Makassar, IDN Times - Sulawesi Selatan selalu memperingati 40 Ribu Korban Jiwa Westerling setiap tanggal 11 Desember. Tahun ini adalah peringatan yang ke- 73.
Bagi sebagian kakek-nenek uzur yang masih hidup dan tinggal di pedalaman Sulawesi Selatan, genangan darah dan jasad langsung terlintas dalam benak saat mendengar nama Raymond Westerling. Ya, Westerling ibarat sinonim dari maut atau malapetaka.
Riwayat tentang kekejiannya turun-temurun diceritakan dari para saksi dan anak-anak yang selamat. Mereka memang sulit menyingkirkan bayang-bayang sang kapten teror.
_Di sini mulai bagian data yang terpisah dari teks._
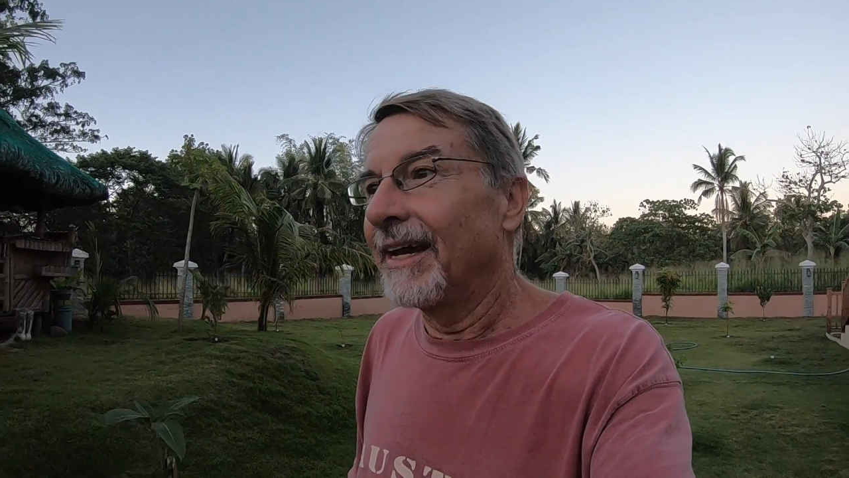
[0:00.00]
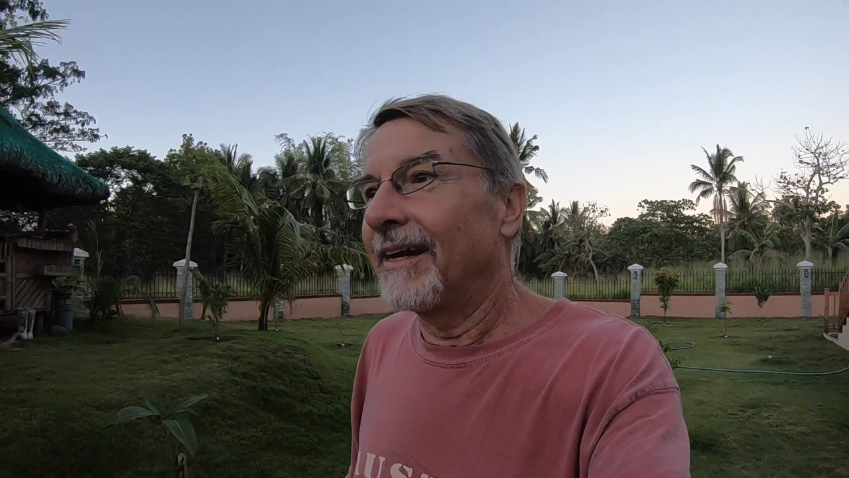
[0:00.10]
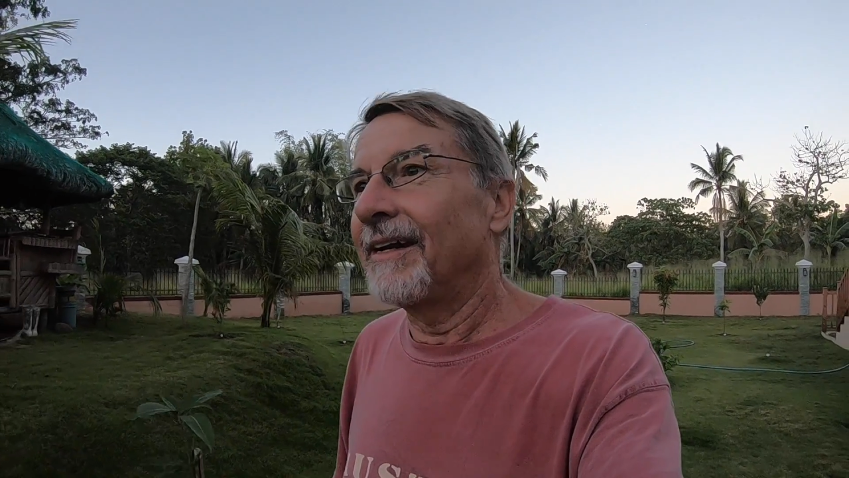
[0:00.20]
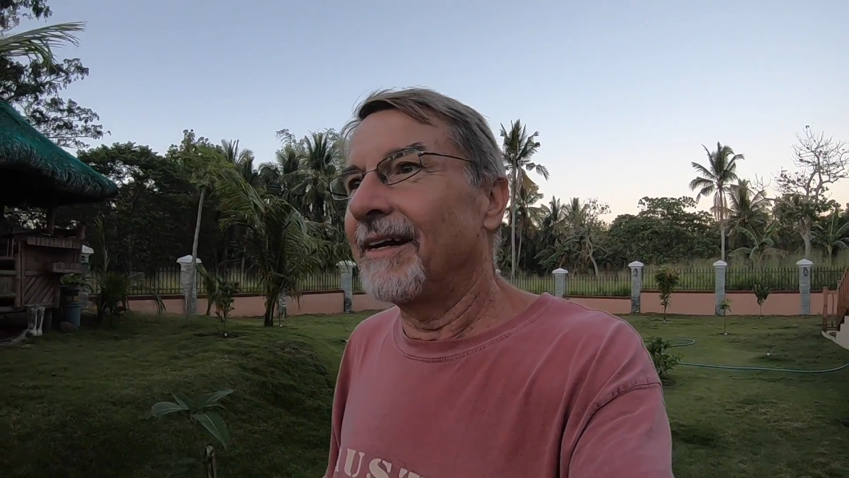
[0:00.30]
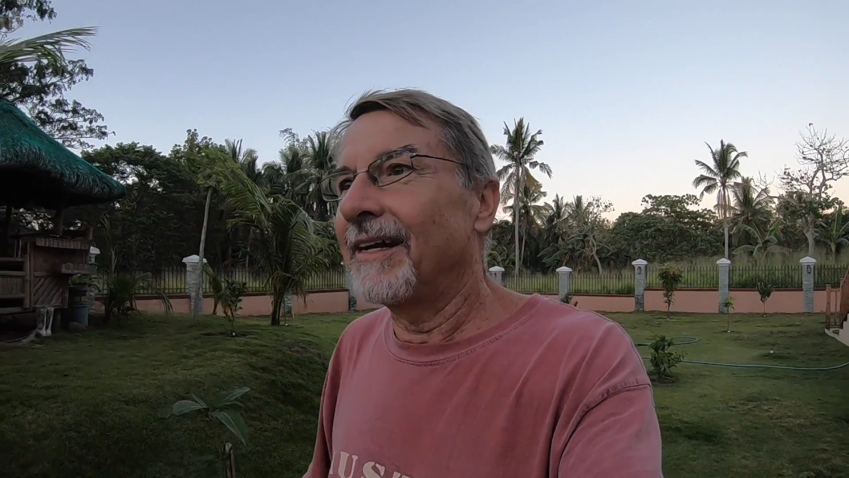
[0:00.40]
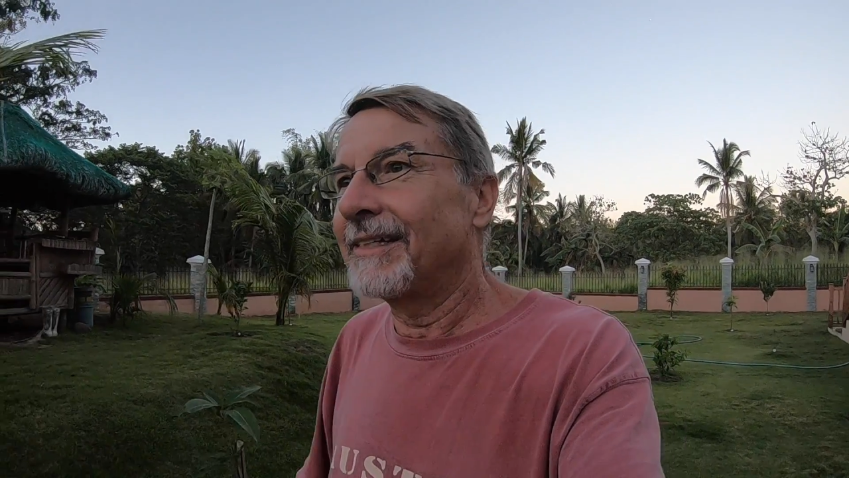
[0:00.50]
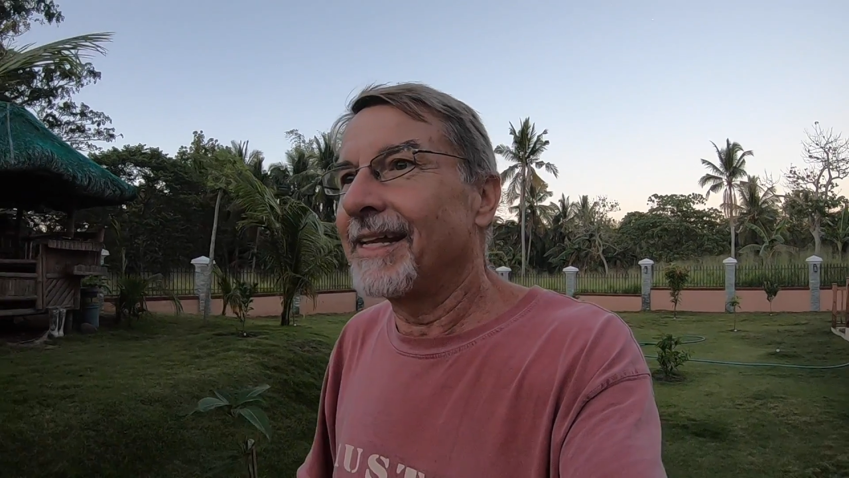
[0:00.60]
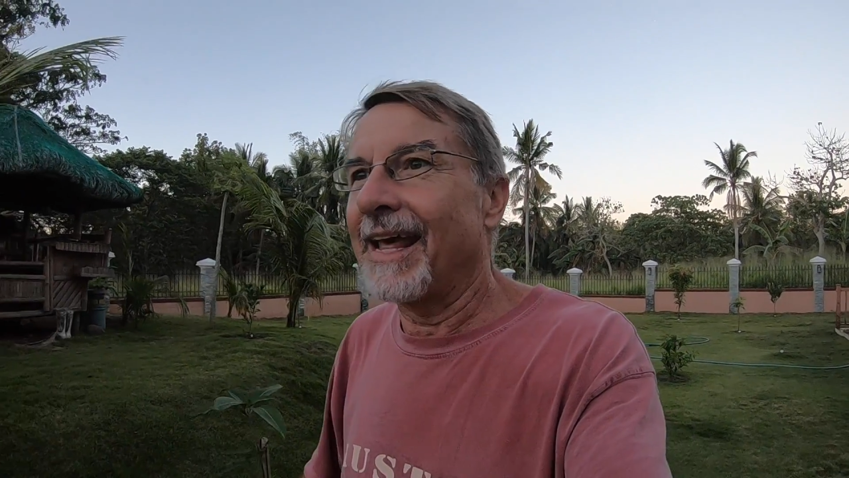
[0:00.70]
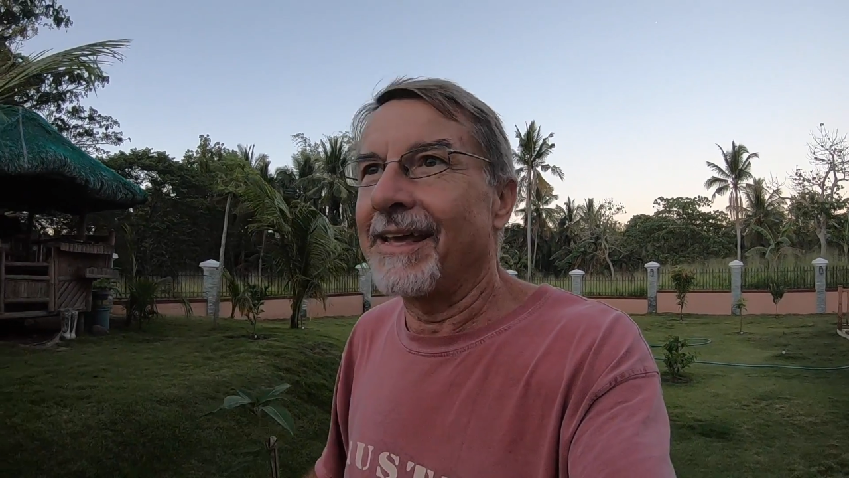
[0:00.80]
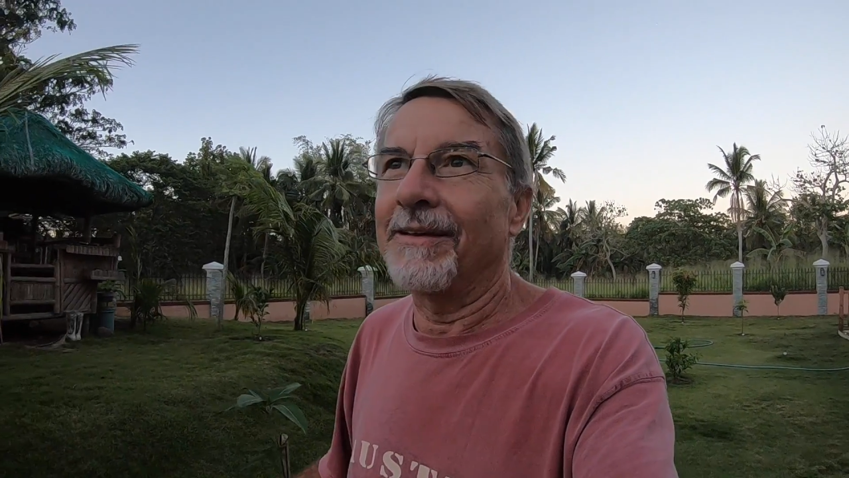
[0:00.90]

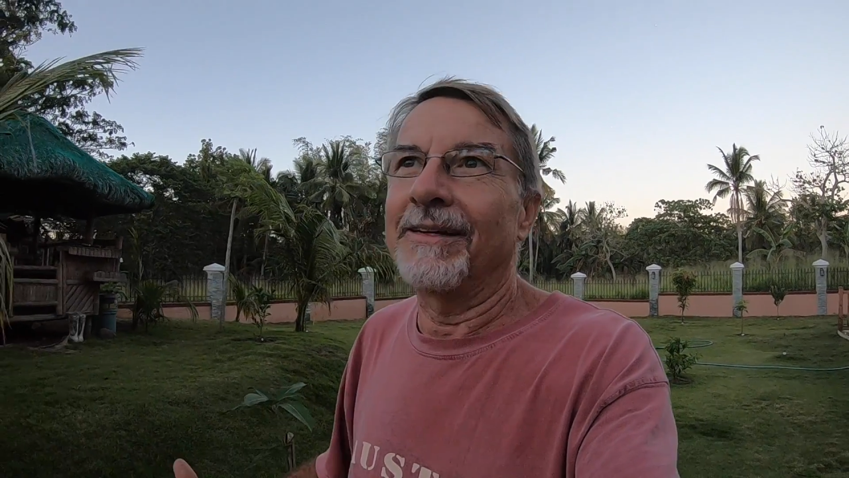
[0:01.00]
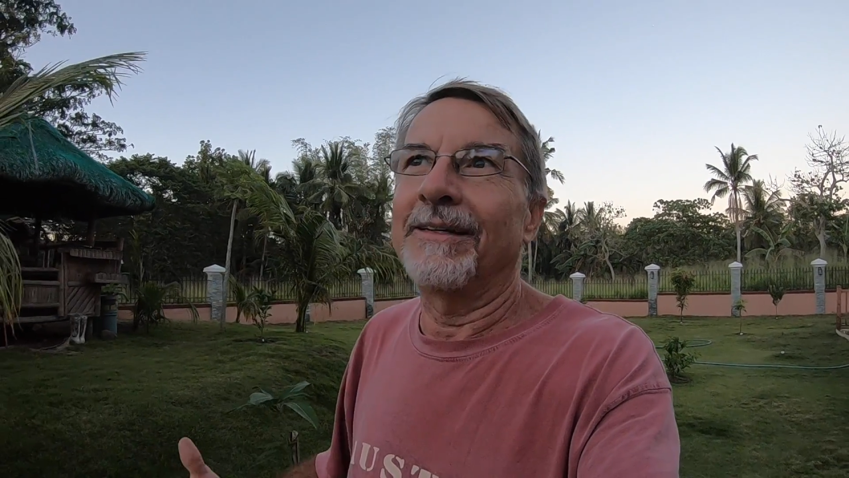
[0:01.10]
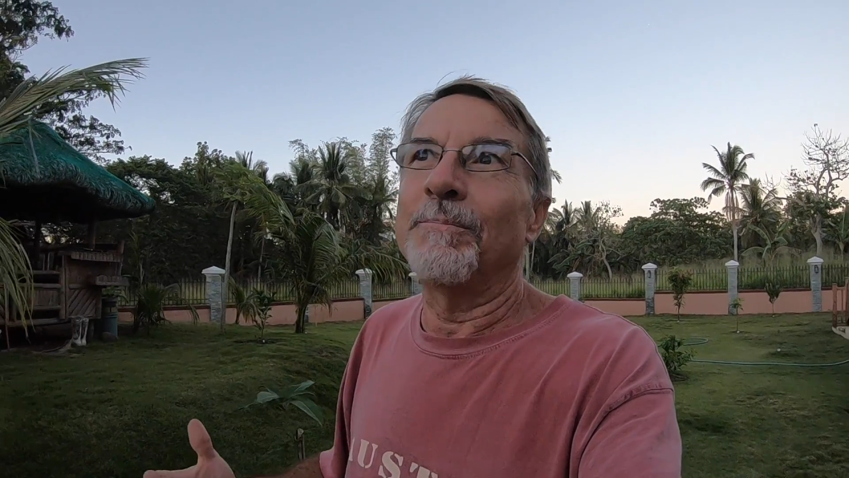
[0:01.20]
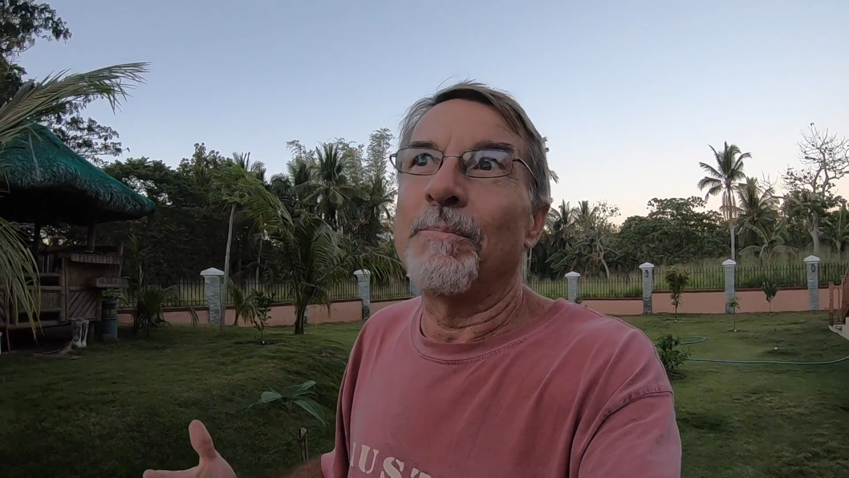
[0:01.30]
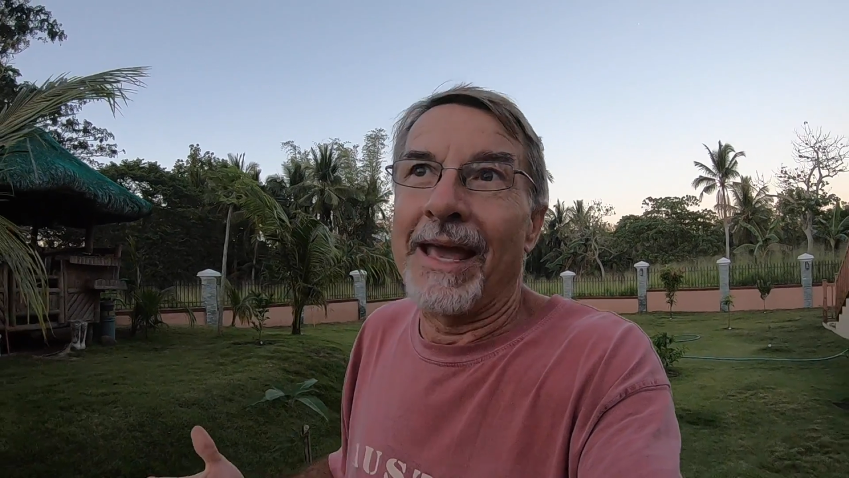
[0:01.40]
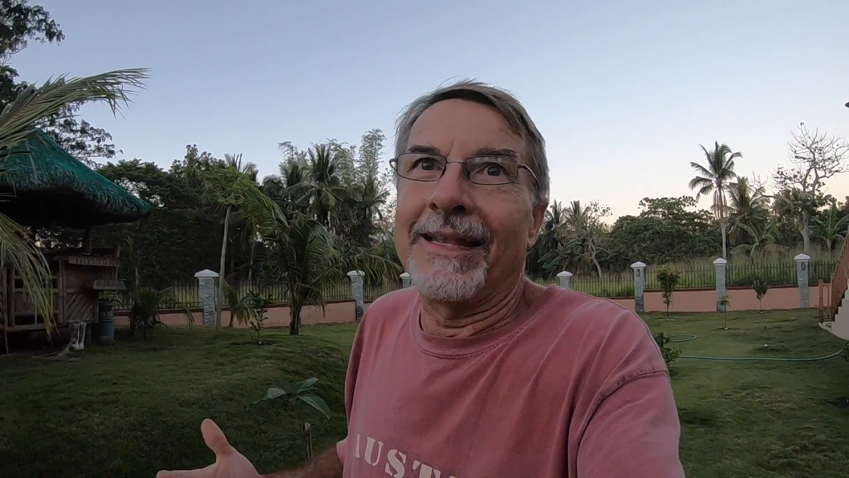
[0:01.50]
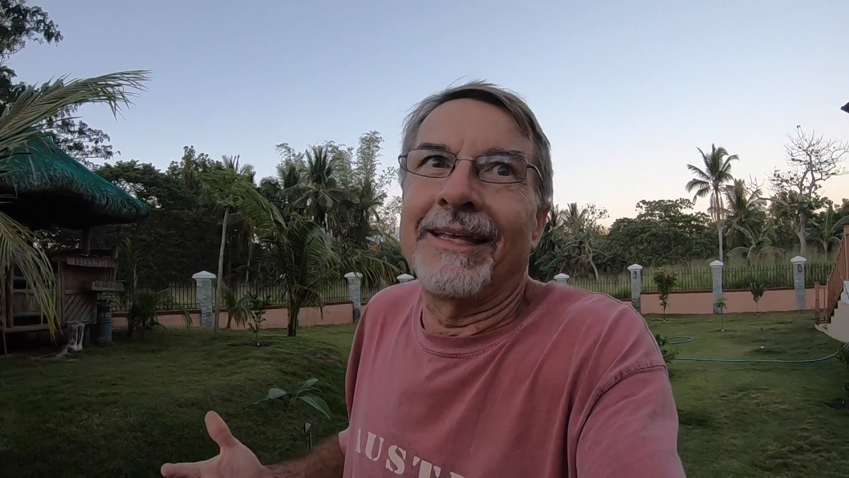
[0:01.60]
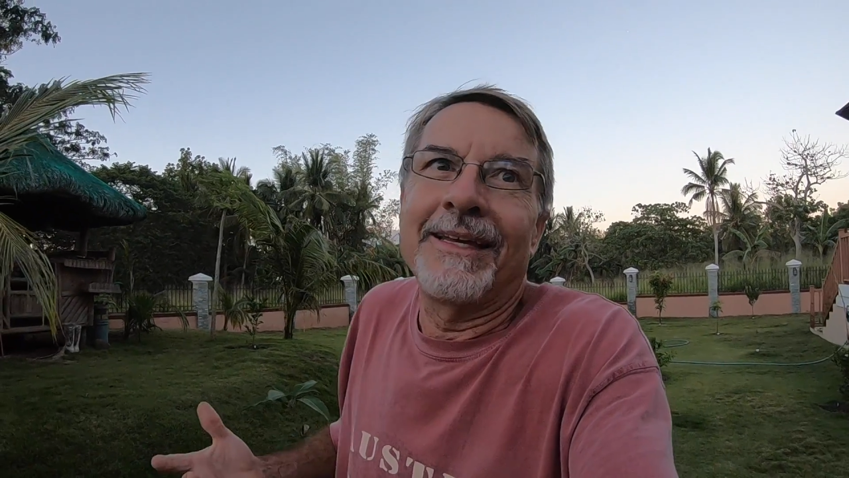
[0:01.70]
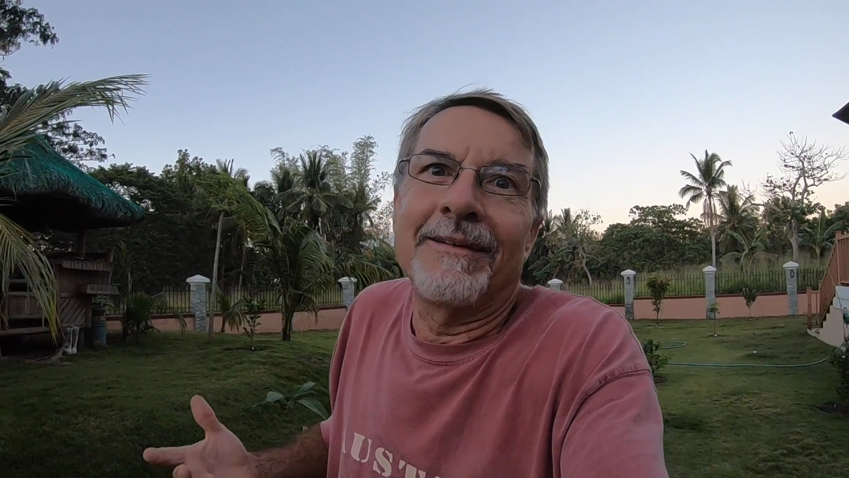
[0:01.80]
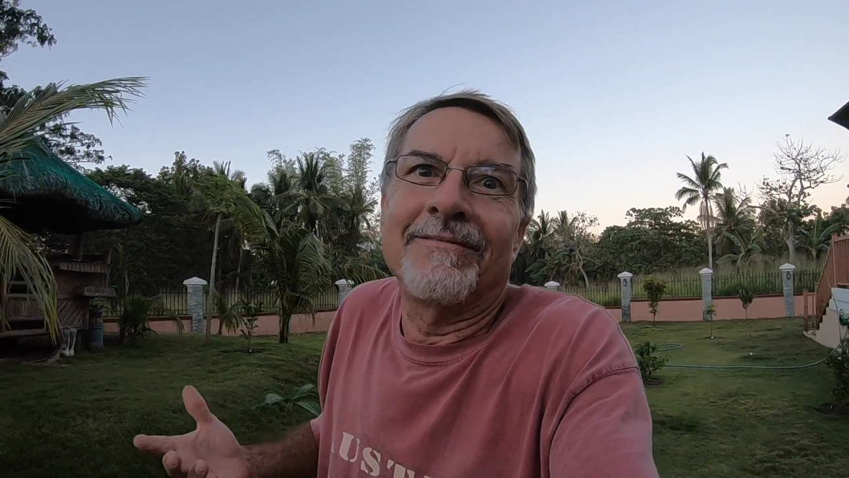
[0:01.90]

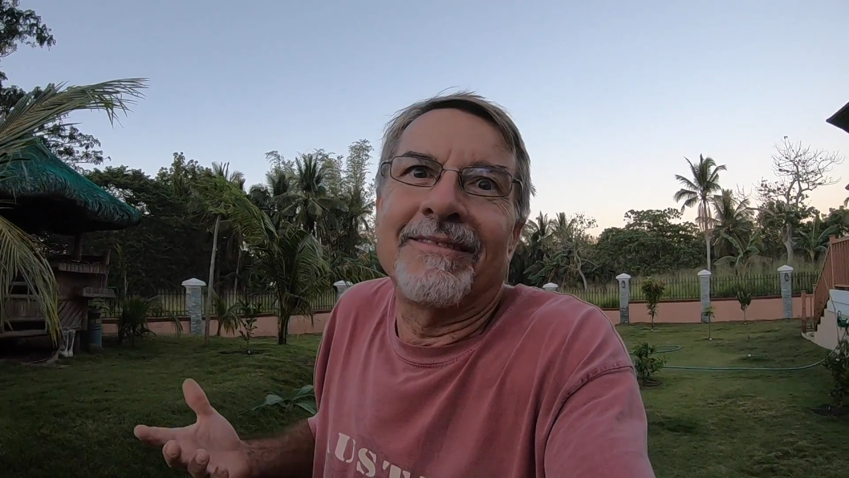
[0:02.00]
Mainly,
Lahir dengan nama lengkap Raymond Pierre Paul Westerling pada 31 Agustus 1919 di Istanbul, Kesultanan Ottoman (kini Turki), ia tumbuh dari keluarga berada dengan darah campuran Belanda dan Yunani. Karena lahir di tempat tersebut, Westerling dijuluki de Turk alias Si Turki.
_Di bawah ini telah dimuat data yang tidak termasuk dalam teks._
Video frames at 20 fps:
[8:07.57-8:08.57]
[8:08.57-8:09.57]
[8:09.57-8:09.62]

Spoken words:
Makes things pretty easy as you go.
Westerling kecil tumbuh dengan asupan ilmu yang memadai. Hasil dari pengajaran yang membuatnya fasih berbahasa Yunani, Turki, Prancis, dan Inggris.
Sejarawan Jaap de Moor dalam buku Westerling's Oorlog (1999) menulis bahwa Westerling memulai karier militernya untuk dinas komando Inggris pada 1942. Setahun mengabdi, ia diangkat menjadi instruktur yang khusus melatih teknik pertarungan tangan kosong hingga silent killing.